The Scottish Football Strategy: Development of Synthetic Turf Pitches
Football is the most widely played sport in Scotland. This is thanks to the massive contribution and commitment from the hundreds of thousands of players, coaches, officials and volunteers that support the game from grassroots through to the professional ranks.
From a facilities perspective, there is an extensive network of accessible and affordable pitches provided by clubs, schools, local authorities and other facility providers throughout the country without which the game simply could not be played to the extent it is. However, as the number
of registered players has risen, so has the need for and expectations of quality facilities. Whilst the development of ‘third generation’ (or 3G) synthetic surfaces continues to improve, the quality of many natural grass pitches, previous ‘second generation’ (2G) sand-filled synthetic surfaces and associated changing facilities have deteriorated. If we continue to rely on the current quantity and quality of pitches, the gap between need, expectation and reality will widen and there is a danger that participation in 11-a-side football, the classic form of the game throughout the world, will decline. Scottish football needs a strong, cohesive partnership approach to addressing the current challenges related to providing quality football facilities.
In Scotland, many grass football pitches are not fit for purpose – the main problems being poor drainage, uneven and/or muddy goalmouths, general unevenness of surface and poor or inadequate maintenance due to the ever- increasing budgetary pressures faced by local authorities.
A significant percentage of existing changing pavilions are in poor condition, with many of them also too small for today’s larger playing squads and the increase in participation. They are also very often isolated and so, unfortunately, vandalised.
Climate change is also a crucial factor with Scotland experiencing warmer but wetter winters and more extreme weather events. Unfortunately this means grass pitches are unplayable more often and for longer. Teams will always want to play on the best pitches and so these become overplayed then unplayable and ultimately this leads to significant fixture backlogs at the end of the season.

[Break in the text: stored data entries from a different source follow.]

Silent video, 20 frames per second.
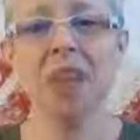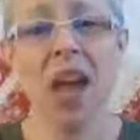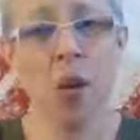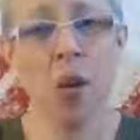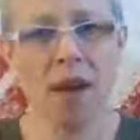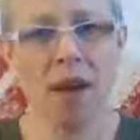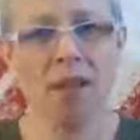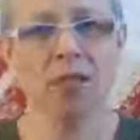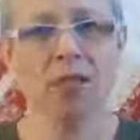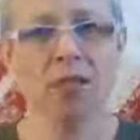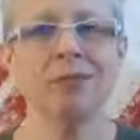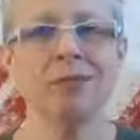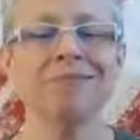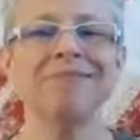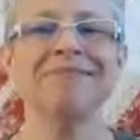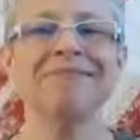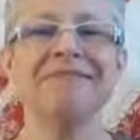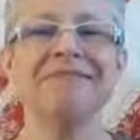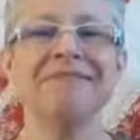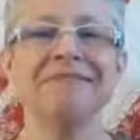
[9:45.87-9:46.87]
However,
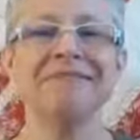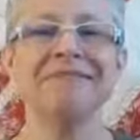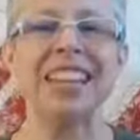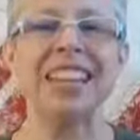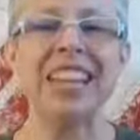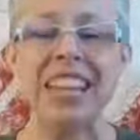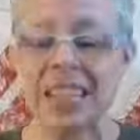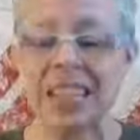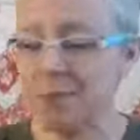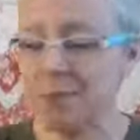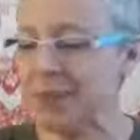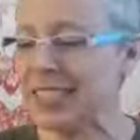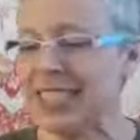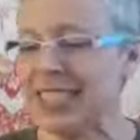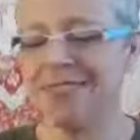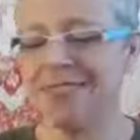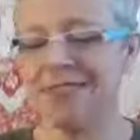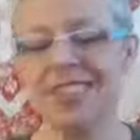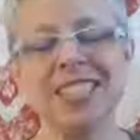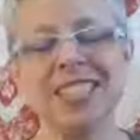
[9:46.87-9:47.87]
in the
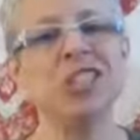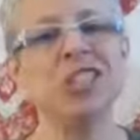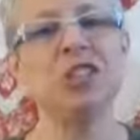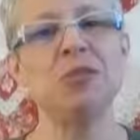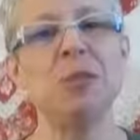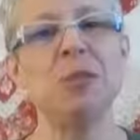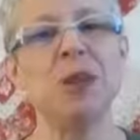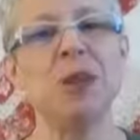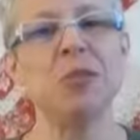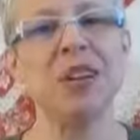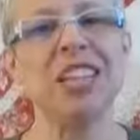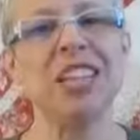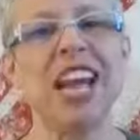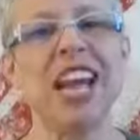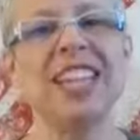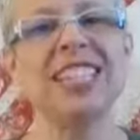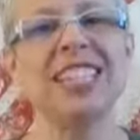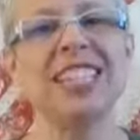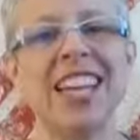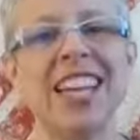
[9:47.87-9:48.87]
midst of this, you may
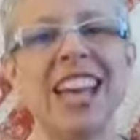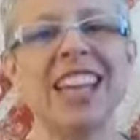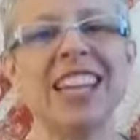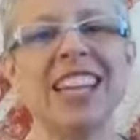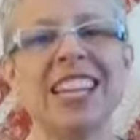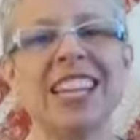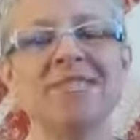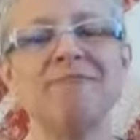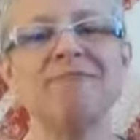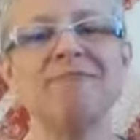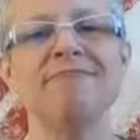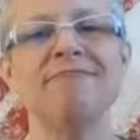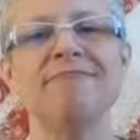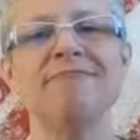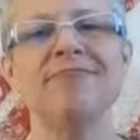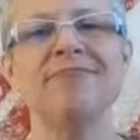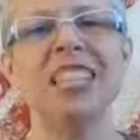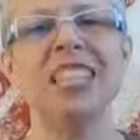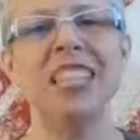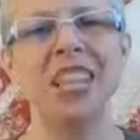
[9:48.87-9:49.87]
realize that
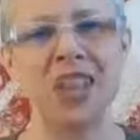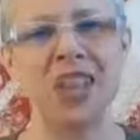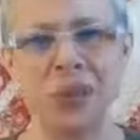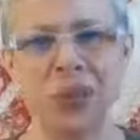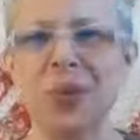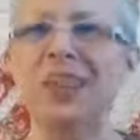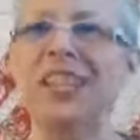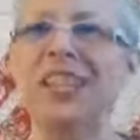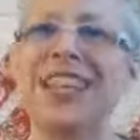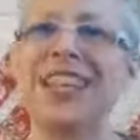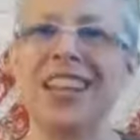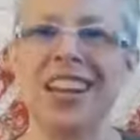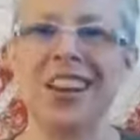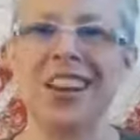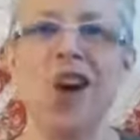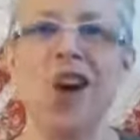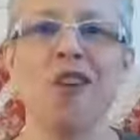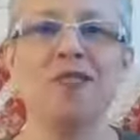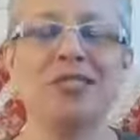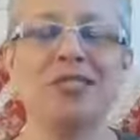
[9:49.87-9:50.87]
you really need a
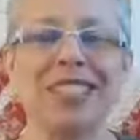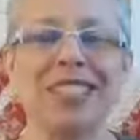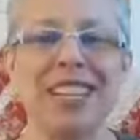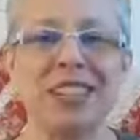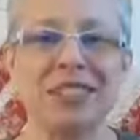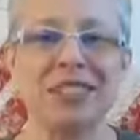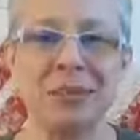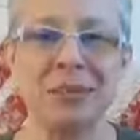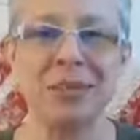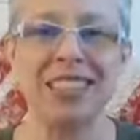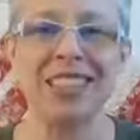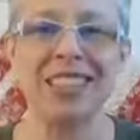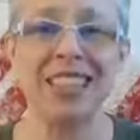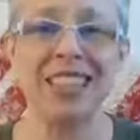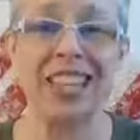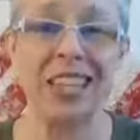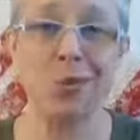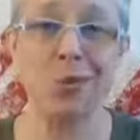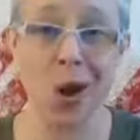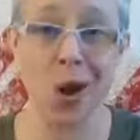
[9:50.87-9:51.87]
conversation with
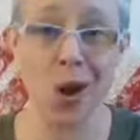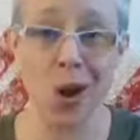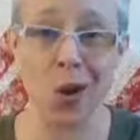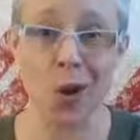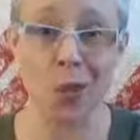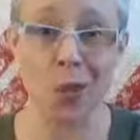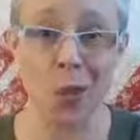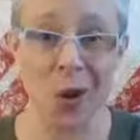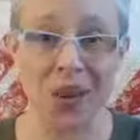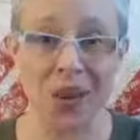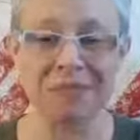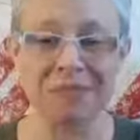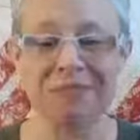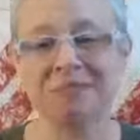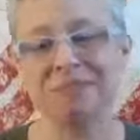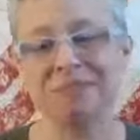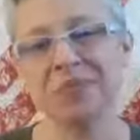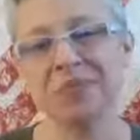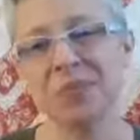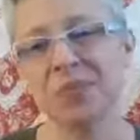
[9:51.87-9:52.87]
Lee one-on-one,
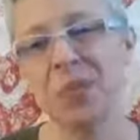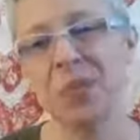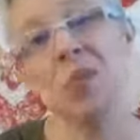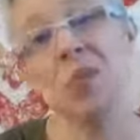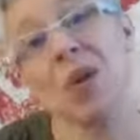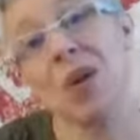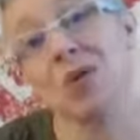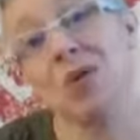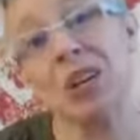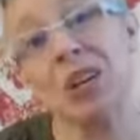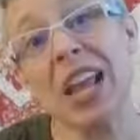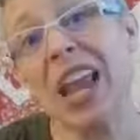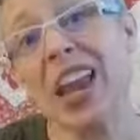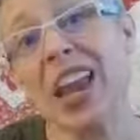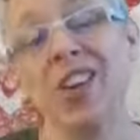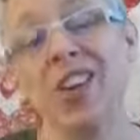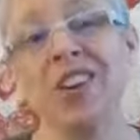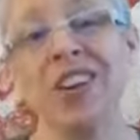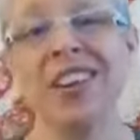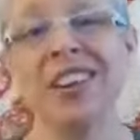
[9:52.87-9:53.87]
Reverend
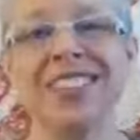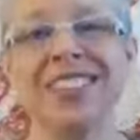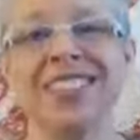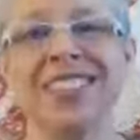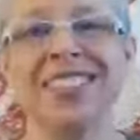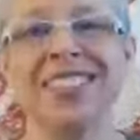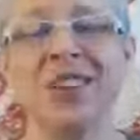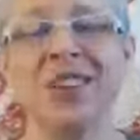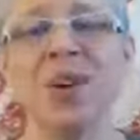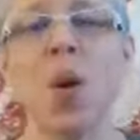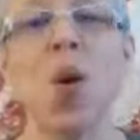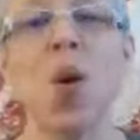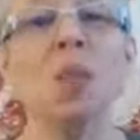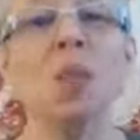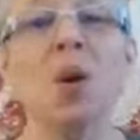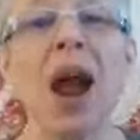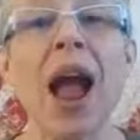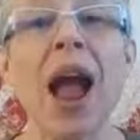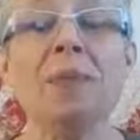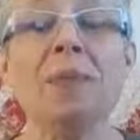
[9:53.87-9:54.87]
Karen, or
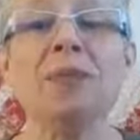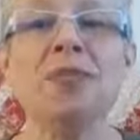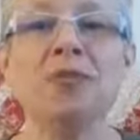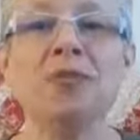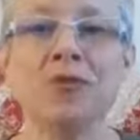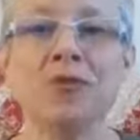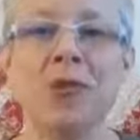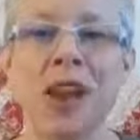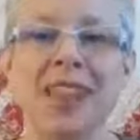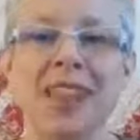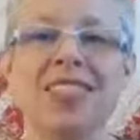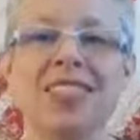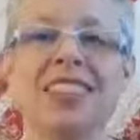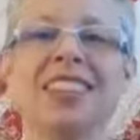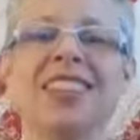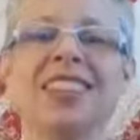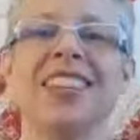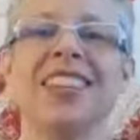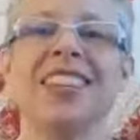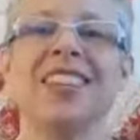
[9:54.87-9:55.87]
perhaps a friend
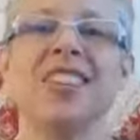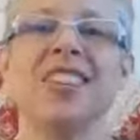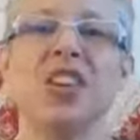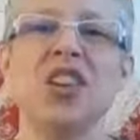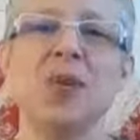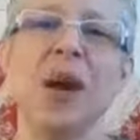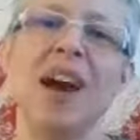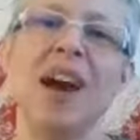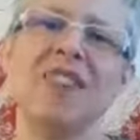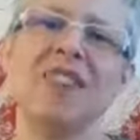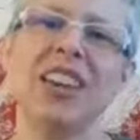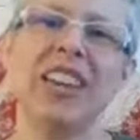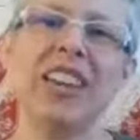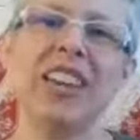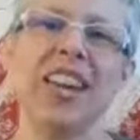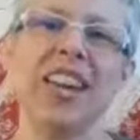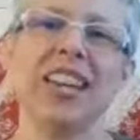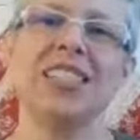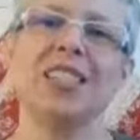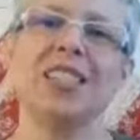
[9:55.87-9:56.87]
that you haven't
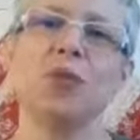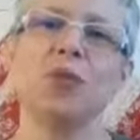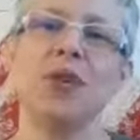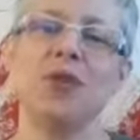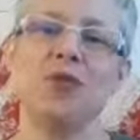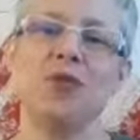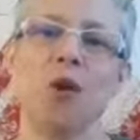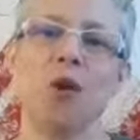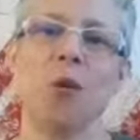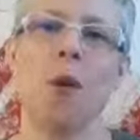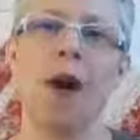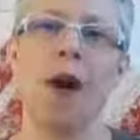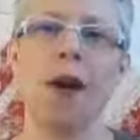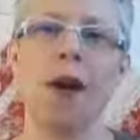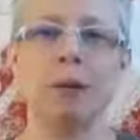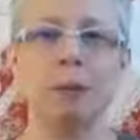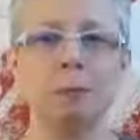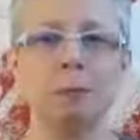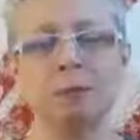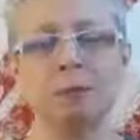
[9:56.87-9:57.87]
connected with for a
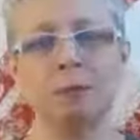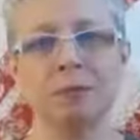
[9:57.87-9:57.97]
while.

The Scottish FA believes the answer lies in a sensible mix of natural grass and synthetic turf pitches with the latter being a minimum of ‘third generation’ (3G) standard.
The inextricably linked issues of capacity and demand, prevalent across the country, mean that more synthetic pitches are a high priority simply because they can support continuous play for up to 12 hours every day, 7 days a week. Natural grass pitches, irrespective of quality or whether floodlit or not, simply cannot support this level of training and match activity, with 6-8 hours of use per week recognised as the maximum playing time before a good quality natural grass surface begins to deteriorate.
The development of a wider network of synthetic pitches can be the catalyst that will help the Scottish FA and its partners transform the non-professional game in this country. It will also help deliver the aims relating to “Strong, Quality Growth” as set out in ‘Scotland United’ – significant, sustainable growth in participation, a more attractive modern game for all and more talented young players. It will also underpin the pyramid system at the heart of the Scottish FA’s plans for the future of the non-professional game.
Some will argue that such a network of synthetic turf pitches will be unaffordable. However, well managed synthetic turf pitches have the potential to generate sufficient income to meet operating costs, fund any capital borrowing needed to build them and equally importantly, contribute to a surface replacement fund. Although the cost of synthetic pitches needs to be considered carefully, the quality of these facilities does make them more attractive. Subsequently players will pay a fair price to use them, making both building and maintaining them more economically viable for pitch owners and/or operators.
As every new synthetic turf pitch will increase the overall playing capacity in an area, the demand on natural grass pitches will decrease. As a result, this will offer councils the option of disposing of their poorest quality grass pitches which at the very least cost up to three times as much to maintain as a synthetic turf pitch, or in the very worst cases are almost beyond cost-effective maintenance. Subsequently councils will have the opportunity to make savings on their grounds maintenance budget and so be able to re-invest these savings in new synthetic pitches or the upgrading of their better grass pitches.
As stated earlier in this document, the Scottish climate and the vast amount of football that takes place on natural grass pitches are simply incompatible and perhaps more worryingly, ultimately unsustainable. That, together with the scale of activity that can be supported by synthetic turf pitches compared to that on natural grass pitches, makes synthetic turf pitches the optimum solution in supporting football at ‘grassroots’ level and also at levels higher up the developmental pyramid.
Before the development of synthetic turf pitches there was little option but to play on natural grass. However with the ever-improving developments in synthetic turf technology, the flexibility offered by the surface in terms of game size (4s, 7s, 11s) and the capacity for repeat play without detrimental effect to the playing surface, synthetic turf pitches are the optimum solution.